Kindness and a Libation
Posted: January 16, 2022 Filed under: Musings | Tags: Appreciation, Caring, Death, dievca, elderly parents, Gifts, Joy, Life, Love, sadness, Thank you, time 1 CommentA very large , “Thank You” for your kind words and glasses lifted up to honor a good Life.
The thoughts and presentations are so lovely. And dievca is working through her bottle over a long period as she replies to texts and phone calls. A little lubrication to celebrate a Life and ease the pain of kindness.
How are you all doing? What’s going on in your lives?

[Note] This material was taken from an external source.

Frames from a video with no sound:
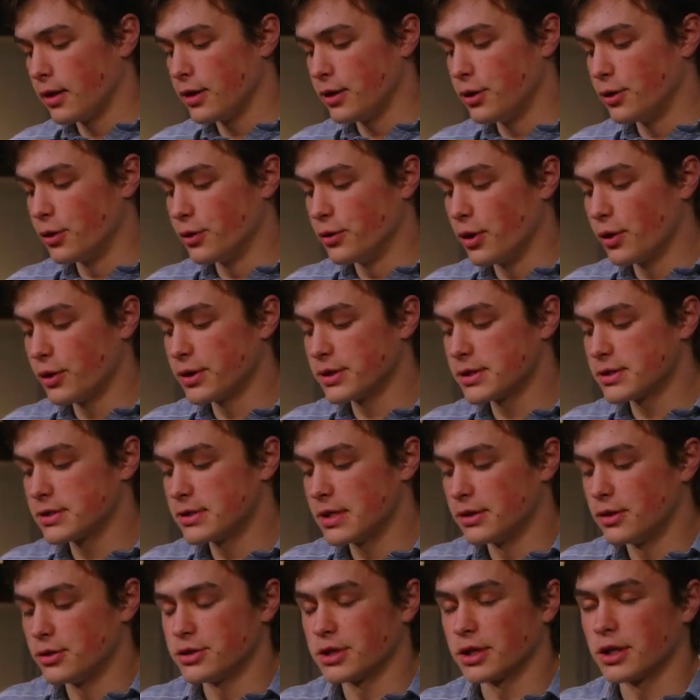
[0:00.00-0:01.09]
you'll notice
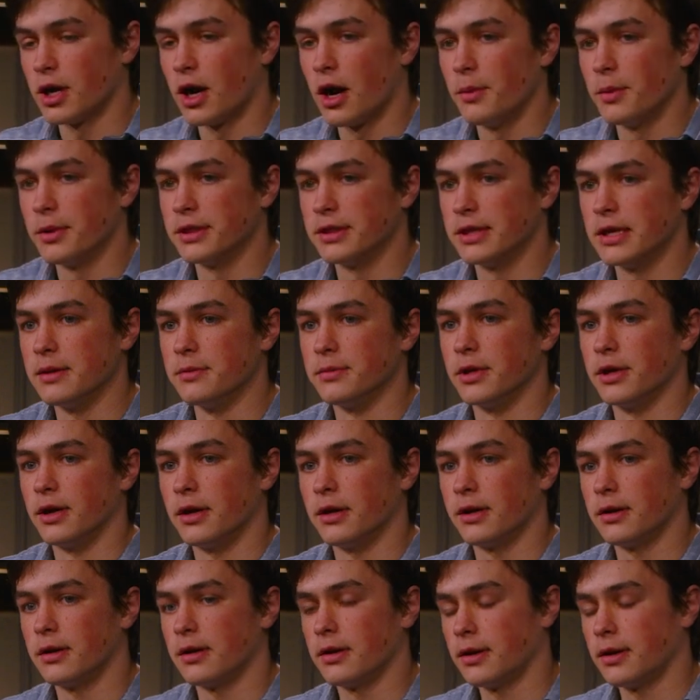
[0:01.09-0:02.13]
that there's a common theme there.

(dievca’s coming up for air~)
A very belated expression of my sorrow for your loss. I lost my own mother almost exactly ten years before you did yours; like your mom, she lived to a truly remarkable age, and there’s a tendency, I think, fear even, for others — and sometimes even our own selves — to discount a passing at that age as somehow meriting a level and degree of grief more diminished than that felt for the death of a younger person. “Well, you had her with you for a good, long time, after all.” “She lived a wonderful, long life.” True enough and thankfully so, and certainly at 94 not an unexpected or unanticipated departure. But as I very quickly learned, one you’re never prepared for in the actual event. But just as truly, memory speaks, now softly, at times in a shout. And that’s something to be thankful for, as well. My mom was a modestly successful children’s writer in her time and now every visit to a bookstore (remember them?) necessarily involves a pass through the children’s shelves evoking times spread over long decades when she’d browse the hell out of every new title there while I impatiently waited, the latest Alan Furst or Michael Connolly already rung up, bagged and tucked under my arm. Or the obligatory trip to the bar at the old Ritz Carlton on Arlington St, always the last stop when I’d take her to her favorite restaurant a few blocks away. And always for a sidecar, a Molotov-cocktail of a cocktail if ever was, cognac and Cointreau in equal measure — to this day I have one on her birthday every year at what used to be the Ritz and marvel that she was able to walk unaided to the cab rank outside all those times past. And on and on. I hope — know — that you’ll do those things and have those thoughts forged from your own memory — and smile when you do so. As Faulkner famously put it (addressing another subject altogether) : “The past is never dead. It’s not even the past.” Be well. And I hope I haven’t intruded or over-reached in sending this.